Strip-mined land is land thrown away. Usually, trash exists in a larger landscape; after strip-mining, the larger landscape is trash. Instead of adding a new layer to the palimpsest of the Great Plains, strip-mining destroys the palimpsest itself. Of a place where the imagination could move at will backward and even forward through time, strip-mining creates a kind of time prison. Even after “reclamation,” land that has been stripped gives you no year to think about but the year when the stripping happened.
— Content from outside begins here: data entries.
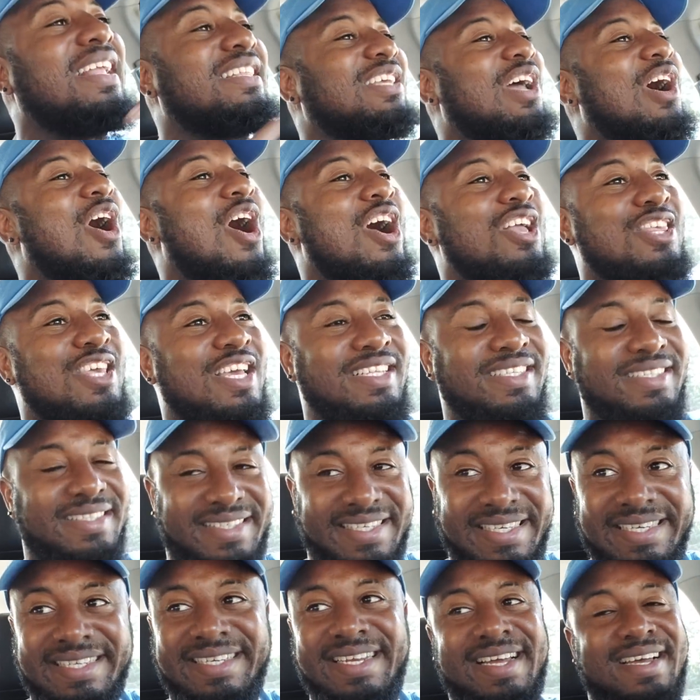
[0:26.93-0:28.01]

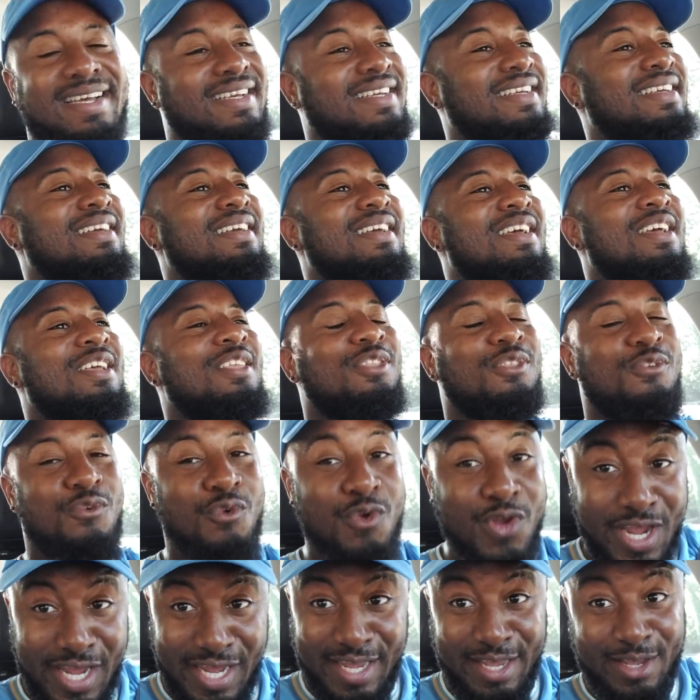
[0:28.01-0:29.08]
Argentina
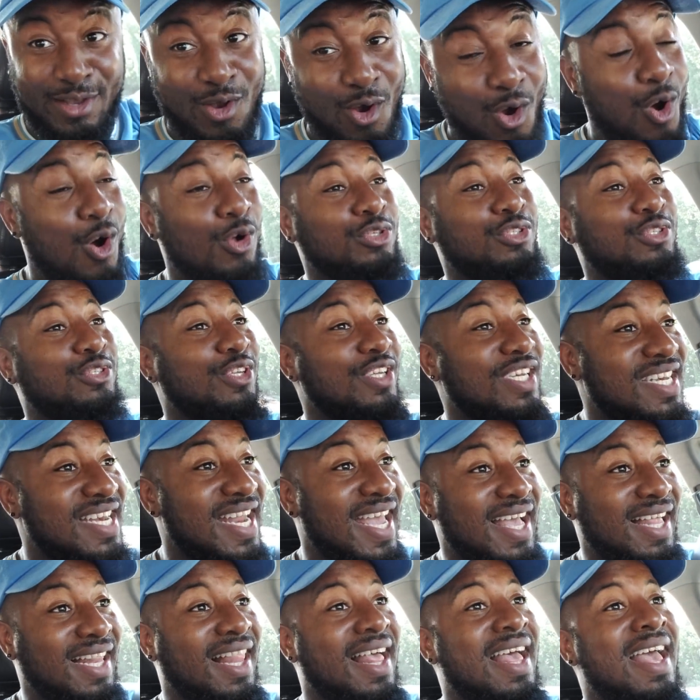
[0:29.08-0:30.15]

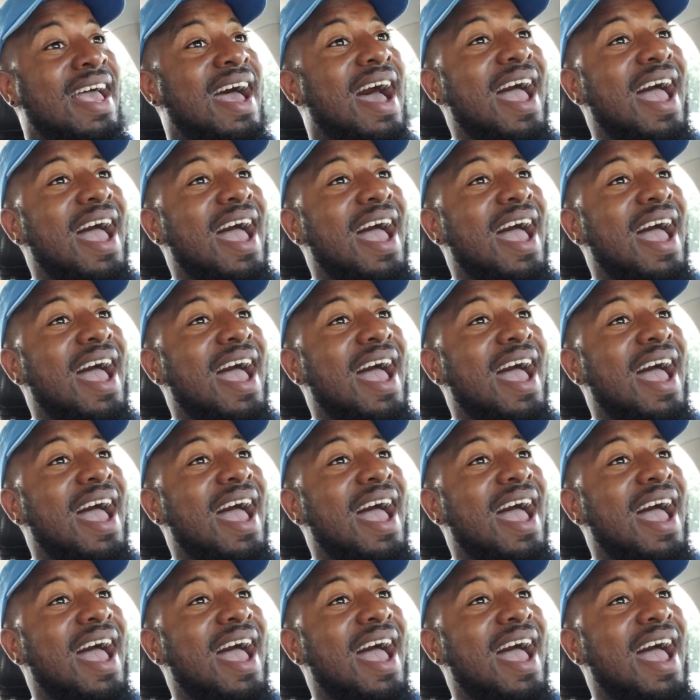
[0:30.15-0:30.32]
3-0.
I fear for the Great Plains because many people think they are boring. Money and power in this country concentrate elsewhere. The view of the Great Plains from an airplane window is hardly more detailed than the view from a car on the interstate highways, which seem designed to get across in the least time possible, as if this were an awkward point in a conversation. In the minds of many, natural beauty means something that looks like Switzerland. The ecology movement often works best in behalf of winsome landscapes and wildlife. The Great Plains do not ingratiate. They seldom photograph well—or rather, they are seldom photographed. Images of the plains are not a popular feature of postcards or scenic calendars. And, in truth, parts of the plains are a little on the monotonous side. Convincing someone not to destroy a place that, to him, seems as unvaried as a TV test pattern is a challenge. The beauty of the plains is not just in themselves but in the sky, in what you think when you look at them, and in what they are not. A strip-mining machine could eat the Madison Buffalo Jump—a one-in-a-million piece of ground which fooled buffalo for thousands of years—for breakfast. By leaving nothing behind but a landscape of trash, strip-mining insults the future. By destroying the physical record, and by making the history of white people on the Great Plains look like nothing more than the progress of appetite, strip-mining also insults the past. Land that has been strip-mined reduces the whole story of the Great Plains to: chewed up, spit out.
6
ONE day, on the street in front of my apartment in New York (this was before I moved to Montana), I met a Sioux Indian named Le War Lance. I had just been reading a study of recent economic conditions on Sioux reservations. The authors seemed puzzled that so few Sioux were interested in raising sugar beets or working in a house-trailer factory. As I waited for the light to change, I noticed that the man standing next to me resembled many pictures of Sioux that I had seen. I said, “Are you a Sioux?” He smiled and said, “I’m an Oglala Sioux Indian from Oglala, South Dakota.” He said his name and asked for mine. He had to lean over to hear me. He was more than six feet tall. He was wearing the kind of down coat that is stuffed with something other than down—knee-length, belted around the waist, in a light rescue orange polished with dirt on the creases—blue jeans lengthened with patches of denim of a different shade from knee to cuff, cowboy boots, a beaded leather ponytail holder. His hair was straight and black with streaks of gray, and it hung to his waist in back. After I saw him, I never cut my hair again. In one hand he was holding a sixteen-ounce can of beer.